“If it ain’t broke, don’t fix it.” Such seems to be the guiding philosophy behind the HTC One M9, and for the most part, the approach works. The One M9 is a beautiful Android phone worthy of your consideration, unless you already own last year’s HTC One M8 (they could well be confused for the same phone). The Samsung Galaxy S6 beats it on most key features you’d care about however, including battery life and camera quality.
HTC’s 2015 top-of-the-line phone recycles the same sleek design as last year’s M8 , sticking to the luxurious all-metal case and 1080p HD screen while incorporating key spec improvements — most notably a speedy, state-of-the-art Qualcomm Snapdragon 810 processor and upgraded front and rear cameras, the latter an attempt to address the M8’s biggest shortfall: that its primary camera just wasn’t as good as the competition.
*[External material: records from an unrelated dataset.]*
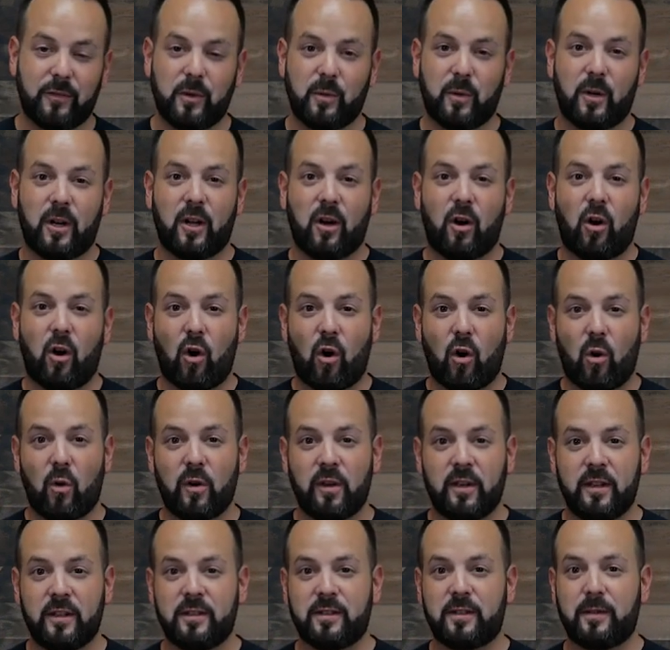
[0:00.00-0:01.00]
You wanna
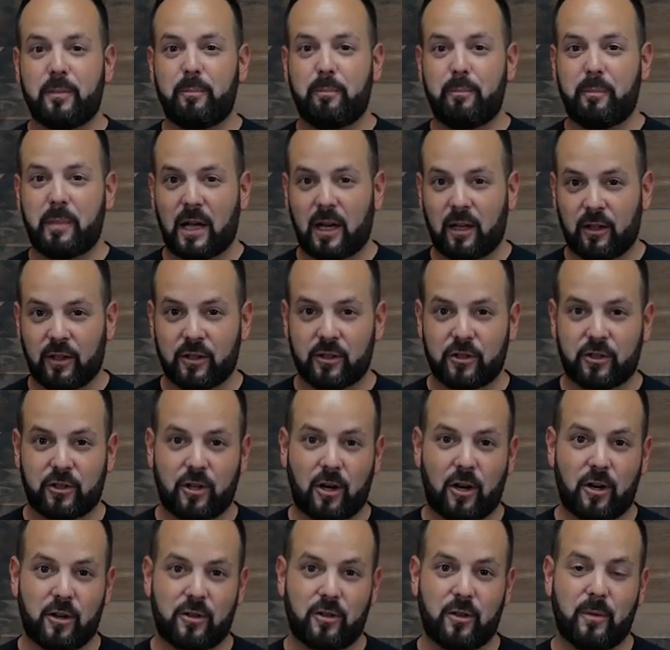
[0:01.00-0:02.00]
always balance
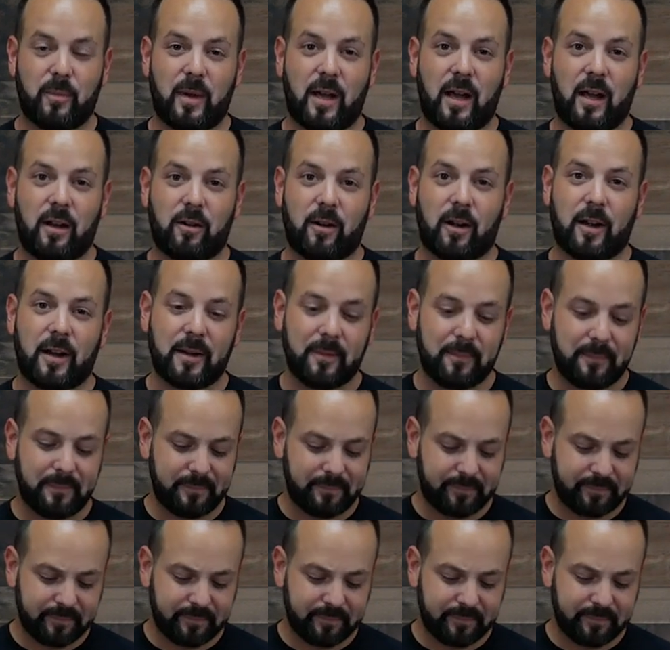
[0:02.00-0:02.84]
charge the battery.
If taking a gamble on a conservative design upgrade sounds oxymoronic, consider the current chaos at HTC: the move may have already cost HTC CEO Peter Chou his job. Yes, the earlier HTC One M8 easily ranked as one of last year’s best smartphones, but it competed against the small-screened iPhone 5S and the plasticky Samsung Galaxy S5 , each of which felt like me-too throwbacks to their respective predecessors.
The One M9, by comparison, goes mano a mano with the totally redesigned all-metal Samsung Galaxy S6 , the current 800-pound gorilla of the smartphone world, the iPhone 6, plus a gaggle of cheap-but-good Android competitors.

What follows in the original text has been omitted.